Still, innovation rarely arrives without criticism, and when the subject is people’s voices, the response tends to be especially personal.

When Krisp first introduced accent conversion, it drew immediate backlash. For many, the idea of changing someone’s accent felt uncomfortable, even offensive. Critics argued that an accent is not just a way of speaking, but part of identity, background and ethnicity. And beneath that sits an even harder question: who decides what the “standard” accent is supposed to be? What does “neutral” English even mean?

Accent Understanding inevitably touches the same nerve. The technical process may now happen on the listener’s side rather than the speaker’s, but the broader idea still raises similar concerns. In both cases, the technology is intervening in how accented speech is heard.

Pili does not dismiss that sensitivity. She says Krisp takes this kind of feedback seriously and approaches criticism as part of the process of building voice technology and notes that the company has never stopped a launch because of backlash alone. Having said that, they have made changes to products in response to customer concerns.

In the case of Accent Understanding, Pili argues that the goal is not to “fix” the speaker. The feature is positioned instead as a tool that helps the listener better follow what is being said. In her view, the purpose of a meeting is to communicate an idea clearly, and any tool that reduces friction can help keep the focus on the content of what someone is saying rather than on how they sound.

There is also a practical argument behind it: time. Learning to alter pronunciation in a second language can take years, and for many people it never fully happens. Researchers in second-language speech have long argued that the sound system shaped by a person’s first language continues to influence how they hear and produce sounds in another language throughout life. In simple terms, people tend to filter unfamiliar sounds through the categories they already know. That helps explain why pronunciation can remain distinctive even when grammar and vocabulary become highly advanced.

From Krisp’s perspective, that matters. The company argues that reaching the kind of clarity promised by Accent Understanding through traditional means would often require accent coaching, significant time, and money, and even then, the result might not be as effective as the tool aims to be.

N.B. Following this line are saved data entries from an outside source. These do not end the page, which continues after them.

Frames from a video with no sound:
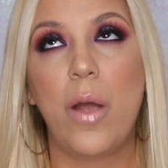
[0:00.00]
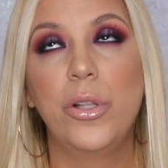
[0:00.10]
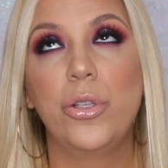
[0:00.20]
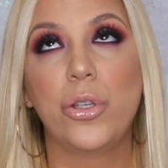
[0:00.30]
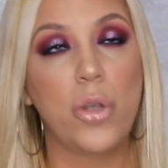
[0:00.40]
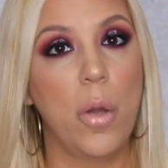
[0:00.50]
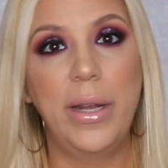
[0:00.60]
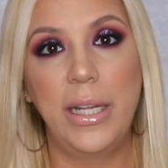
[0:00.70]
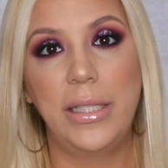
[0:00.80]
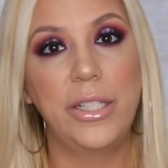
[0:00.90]
I went to so
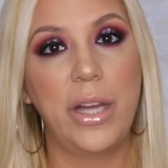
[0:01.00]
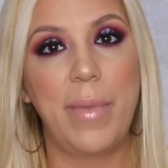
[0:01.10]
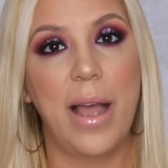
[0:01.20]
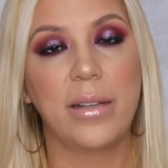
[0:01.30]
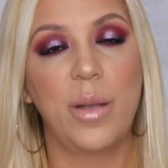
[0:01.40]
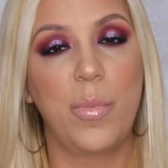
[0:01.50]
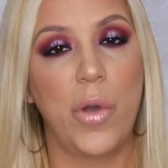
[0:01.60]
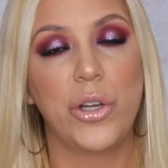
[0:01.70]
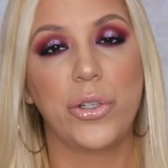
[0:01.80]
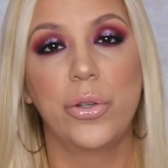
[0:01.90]
many TJ Maxx and
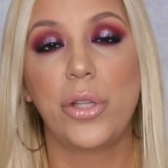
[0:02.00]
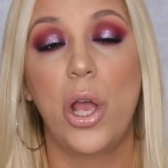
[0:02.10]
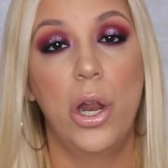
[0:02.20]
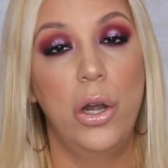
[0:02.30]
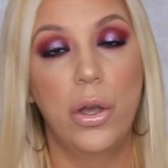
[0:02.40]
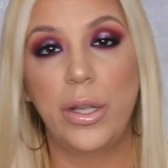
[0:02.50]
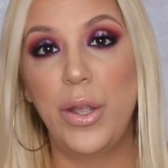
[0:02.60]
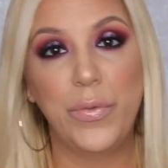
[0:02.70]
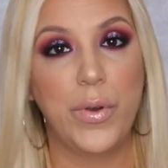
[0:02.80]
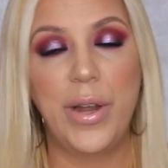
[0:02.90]
Marshalls
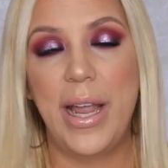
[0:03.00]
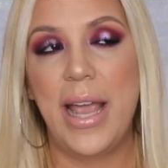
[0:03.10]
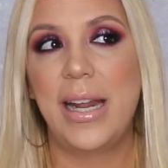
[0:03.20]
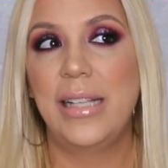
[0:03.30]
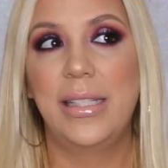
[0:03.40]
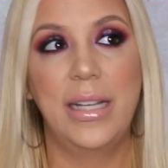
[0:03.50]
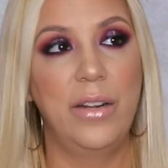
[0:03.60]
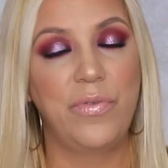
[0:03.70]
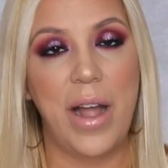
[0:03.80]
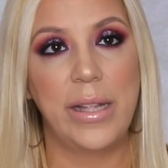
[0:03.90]
looking for it and I
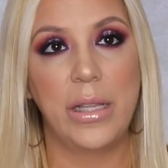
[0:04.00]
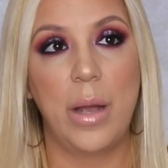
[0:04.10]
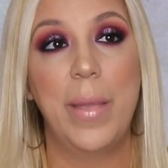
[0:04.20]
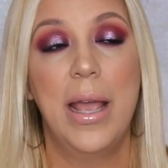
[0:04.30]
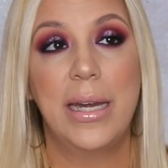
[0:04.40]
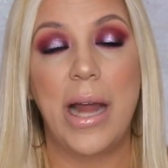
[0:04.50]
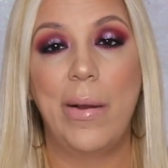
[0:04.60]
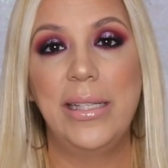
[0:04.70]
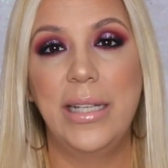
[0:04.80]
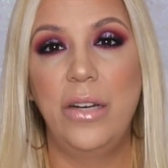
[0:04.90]
didn't find them. Now,
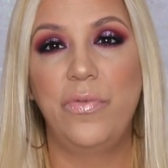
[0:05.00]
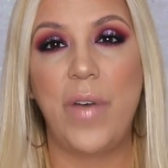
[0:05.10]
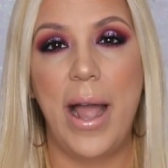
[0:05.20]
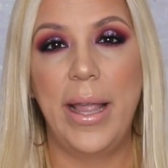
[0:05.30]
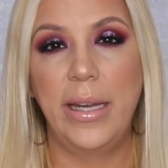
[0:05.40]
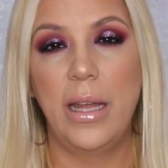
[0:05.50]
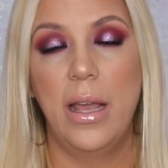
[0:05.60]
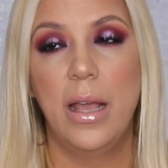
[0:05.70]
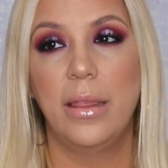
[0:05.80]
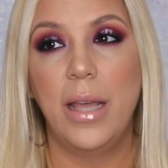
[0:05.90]
I did find
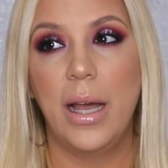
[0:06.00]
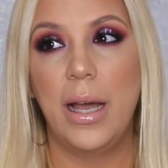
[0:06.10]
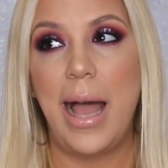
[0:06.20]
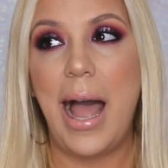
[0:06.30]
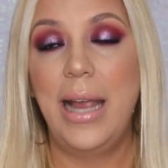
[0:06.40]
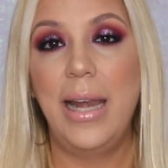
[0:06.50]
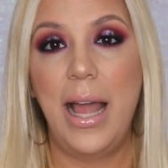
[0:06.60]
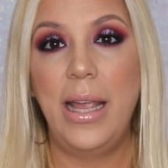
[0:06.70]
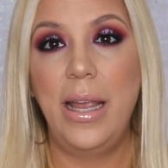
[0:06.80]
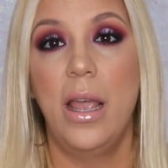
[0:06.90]
the
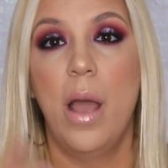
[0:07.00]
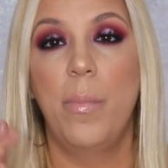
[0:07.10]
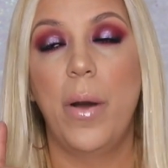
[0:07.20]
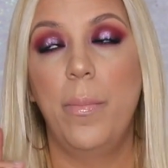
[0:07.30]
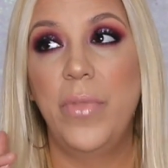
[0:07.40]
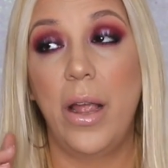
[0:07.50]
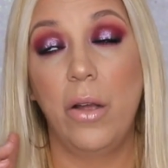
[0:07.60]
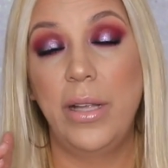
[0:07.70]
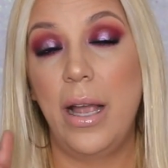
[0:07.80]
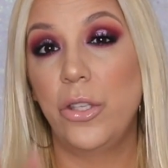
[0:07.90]
highlight, but they
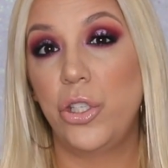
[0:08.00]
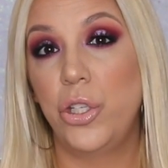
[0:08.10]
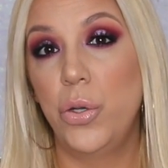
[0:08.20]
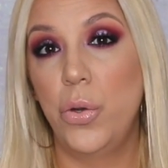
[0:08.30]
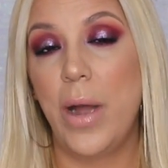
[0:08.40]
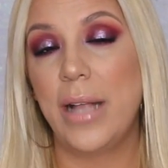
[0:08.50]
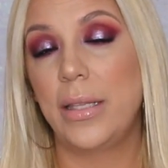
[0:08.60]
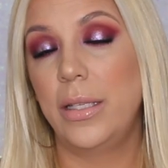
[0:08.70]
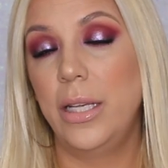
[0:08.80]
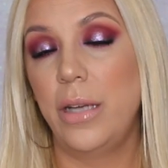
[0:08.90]
only had two at
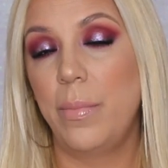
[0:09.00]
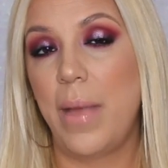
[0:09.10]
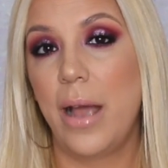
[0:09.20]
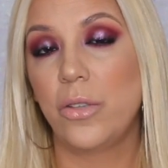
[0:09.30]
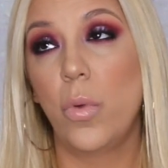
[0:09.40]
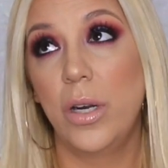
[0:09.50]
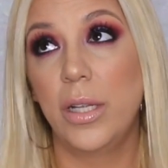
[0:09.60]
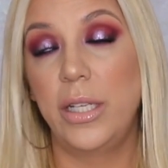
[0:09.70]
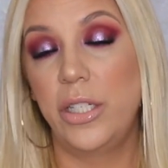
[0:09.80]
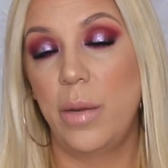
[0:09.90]
the TJ Maxx. One
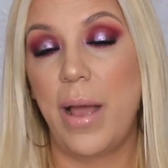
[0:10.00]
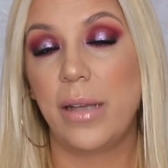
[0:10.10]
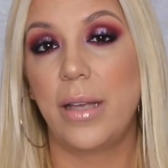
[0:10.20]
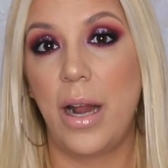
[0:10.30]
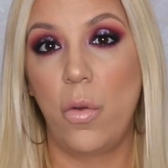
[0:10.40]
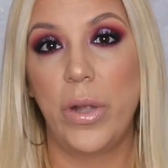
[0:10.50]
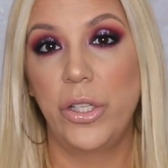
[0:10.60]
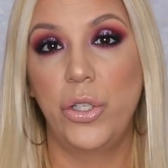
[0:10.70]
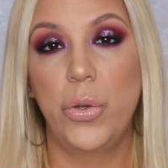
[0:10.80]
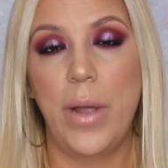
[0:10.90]
of the TJ Maxx that I
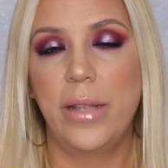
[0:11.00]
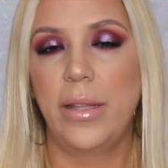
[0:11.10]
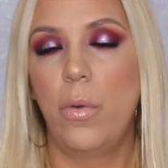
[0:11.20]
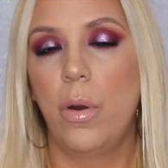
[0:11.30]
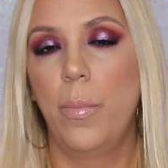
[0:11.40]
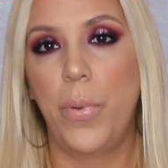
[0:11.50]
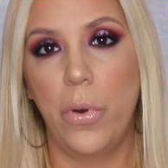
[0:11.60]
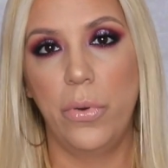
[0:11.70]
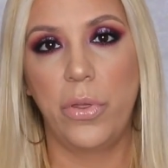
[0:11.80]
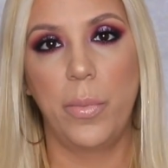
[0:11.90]
went to, and they were
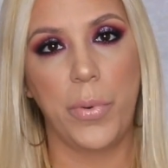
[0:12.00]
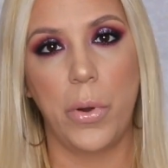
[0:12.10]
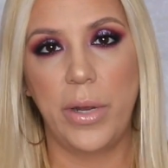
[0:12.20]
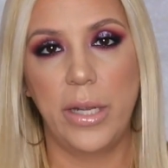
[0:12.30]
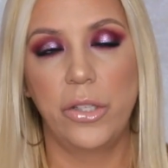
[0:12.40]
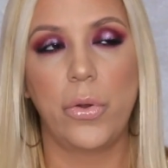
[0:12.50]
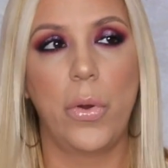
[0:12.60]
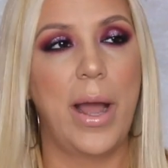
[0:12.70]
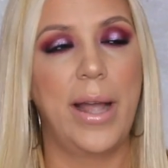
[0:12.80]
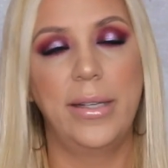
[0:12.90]
both broken,
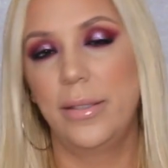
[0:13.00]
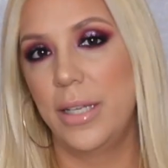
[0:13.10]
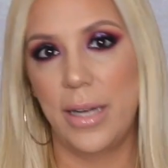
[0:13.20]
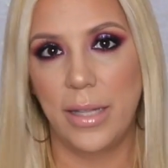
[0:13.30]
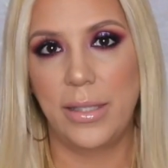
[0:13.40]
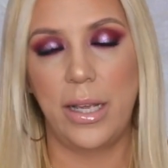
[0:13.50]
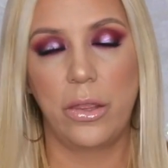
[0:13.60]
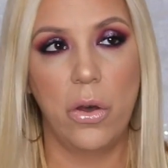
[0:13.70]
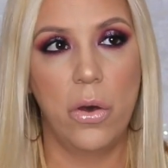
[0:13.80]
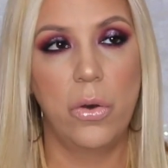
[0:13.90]
so I did not take
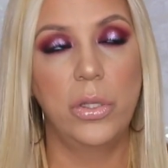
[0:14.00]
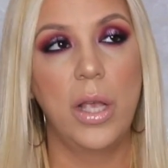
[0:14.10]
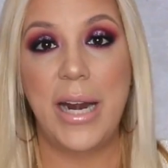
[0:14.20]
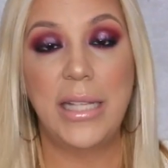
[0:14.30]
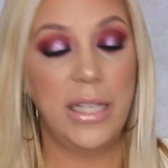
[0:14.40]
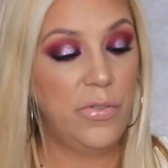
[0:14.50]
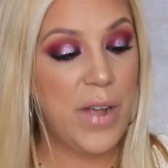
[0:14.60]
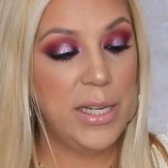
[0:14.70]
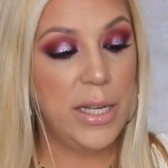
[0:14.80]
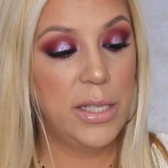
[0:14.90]
those. But I did
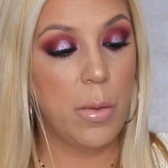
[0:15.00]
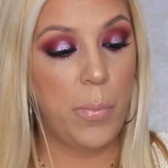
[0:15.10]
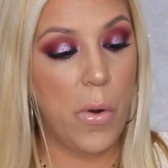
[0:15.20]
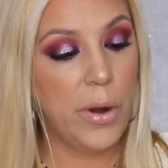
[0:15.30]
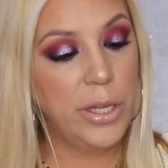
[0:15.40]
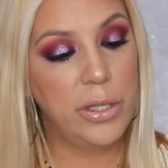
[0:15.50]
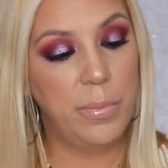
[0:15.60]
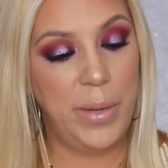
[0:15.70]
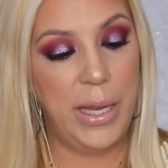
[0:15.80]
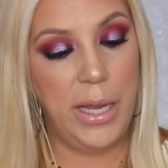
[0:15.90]
find this Born to
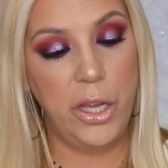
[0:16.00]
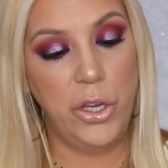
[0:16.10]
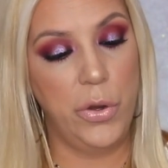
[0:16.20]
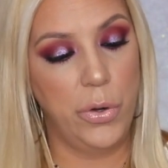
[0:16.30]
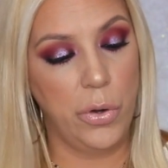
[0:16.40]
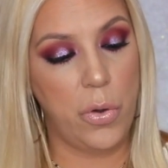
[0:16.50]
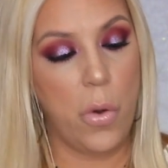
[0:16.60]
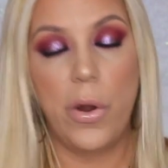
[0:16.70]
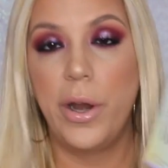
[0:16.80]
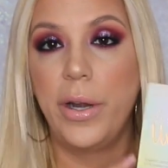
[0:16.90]
Be
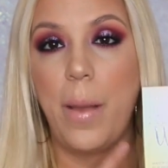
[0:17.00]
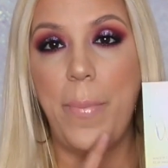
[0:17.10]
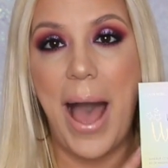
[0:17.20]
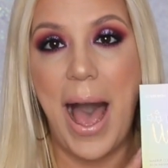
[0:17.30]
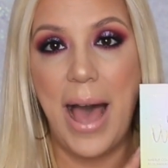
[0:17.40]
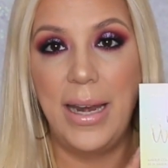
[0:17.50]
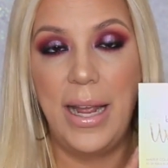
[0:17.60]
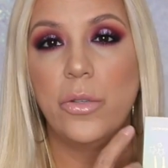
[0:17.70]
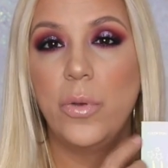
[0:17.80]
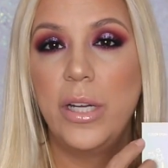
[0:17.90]
Unicorn
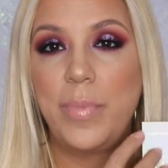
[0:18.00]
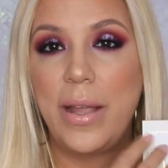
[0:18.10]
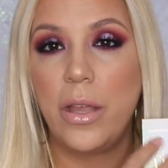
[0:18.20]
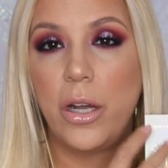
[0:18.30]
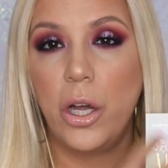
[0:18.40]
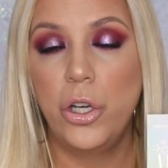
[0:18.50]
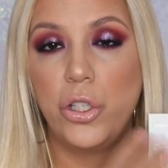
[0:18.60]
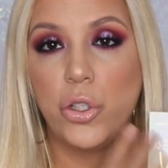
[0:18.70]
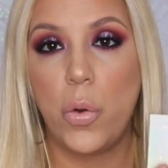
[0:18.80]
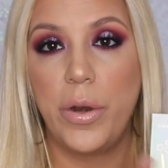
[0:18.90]
palette. This one is by the Color
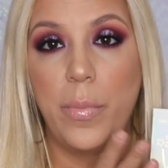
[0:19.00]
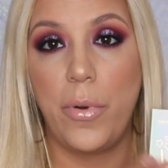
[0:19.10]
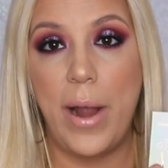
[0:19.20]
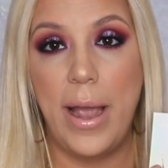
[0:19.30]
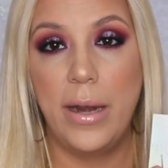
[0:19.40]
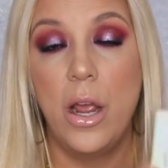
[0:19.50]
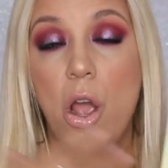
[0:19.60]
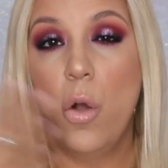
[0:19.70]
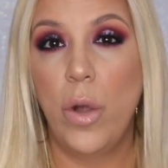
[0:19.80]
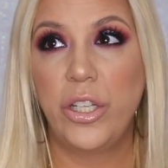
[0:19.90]
Story brand,
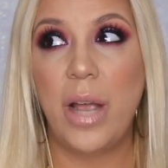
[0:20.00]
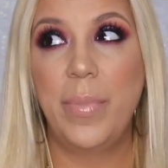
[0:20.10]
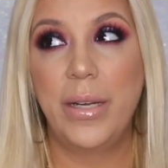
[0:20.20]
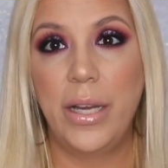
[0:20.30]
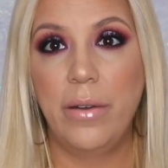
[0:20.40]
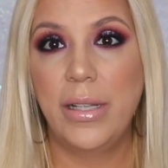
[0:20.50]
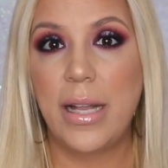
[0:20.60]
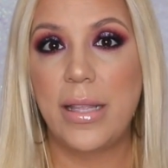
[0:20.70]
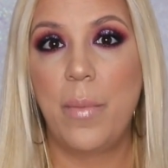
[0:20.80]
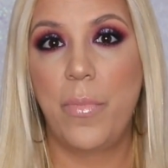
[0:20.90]
which I've been hearing
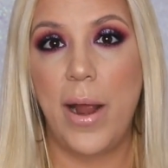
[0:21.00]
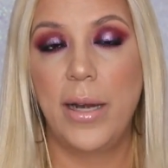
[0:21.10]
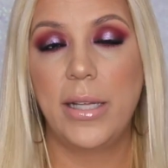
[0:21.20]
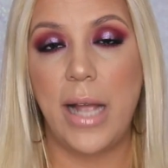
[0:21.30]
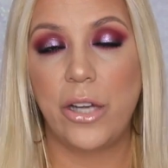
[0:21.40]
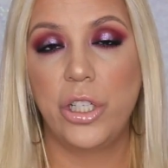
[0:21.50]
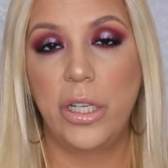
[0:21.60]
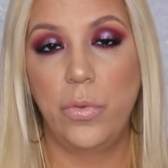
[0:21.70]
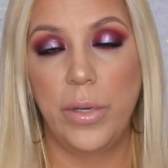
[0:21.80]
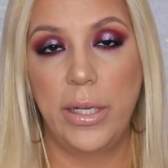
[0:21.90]
that that brand is
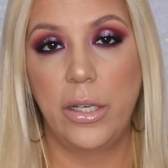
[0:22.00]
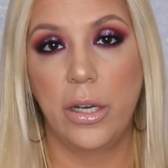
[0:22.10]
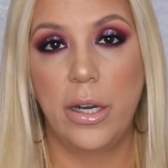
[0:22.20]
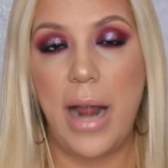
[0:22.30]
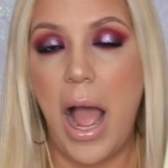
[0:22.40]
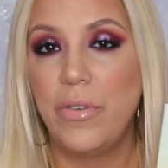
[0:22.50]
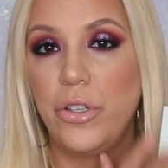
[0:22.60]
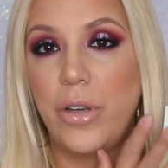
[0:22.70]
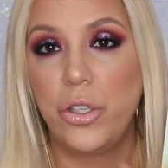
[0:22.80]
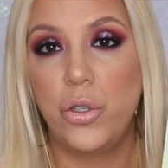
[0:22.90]
actually really good. I
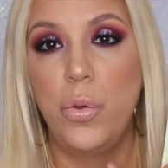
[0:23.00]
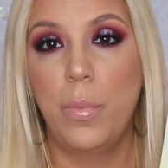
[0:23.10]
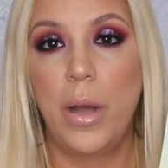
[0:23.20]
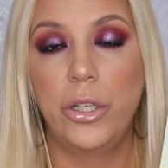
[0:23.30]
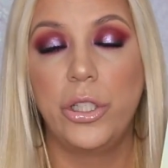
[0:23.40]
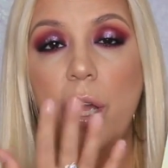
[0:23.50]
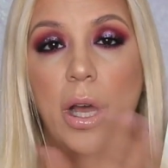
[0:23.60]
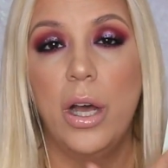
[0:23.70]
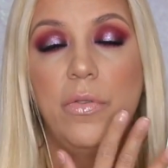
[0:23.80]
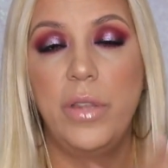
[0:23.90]
haven't tried too much
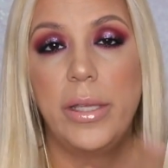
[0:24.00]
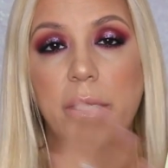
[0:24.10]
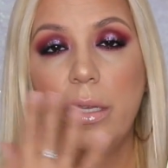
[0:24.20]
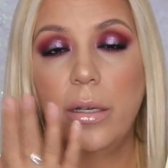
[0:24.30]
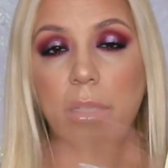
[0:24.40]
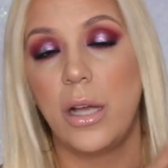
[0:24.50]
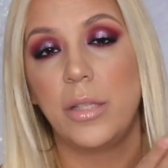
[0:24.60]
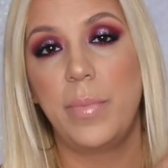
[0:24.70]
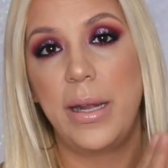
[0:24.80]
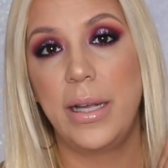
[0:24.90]
of this
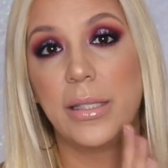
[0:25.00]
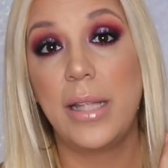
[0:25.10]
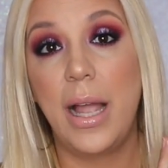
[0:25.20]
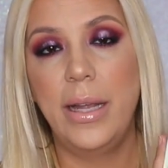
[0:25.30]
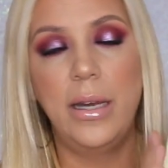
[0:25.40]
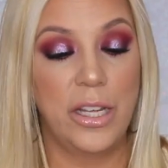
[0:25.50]
Cosmetics line.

Pili’s final point is broader. AI has already become deeply embedded in how people communicate through writing, editing, and translation. So why, she asks, should audio be treated differently? If AI can already help people write more clearly and efficiently, why should it not also help them speak and listen more effectively?

What Comes Next

For now, what is clear is that Accent Understanding fits neatly into the direction Krisp has been moving in for years. From its early breakthrough in noise cancellation to AI note-taking, meeting recording, and now accent-related tools, the company has consistently built around one central idea: improving communication.

Accent Understanding feels less like a side release and more like a natural continuation of where Krisp has been heading for years. The company built its name by making speech easier to hear. Now it is trying to make speech easier to follow.

Whether users will welcome that shift remains to be seen. In the end, it’s the users who decide whether a product truly works in the real world. If the demand is there, then the feature clearly responds to a real need, even if the ethical questions around it do not disappear.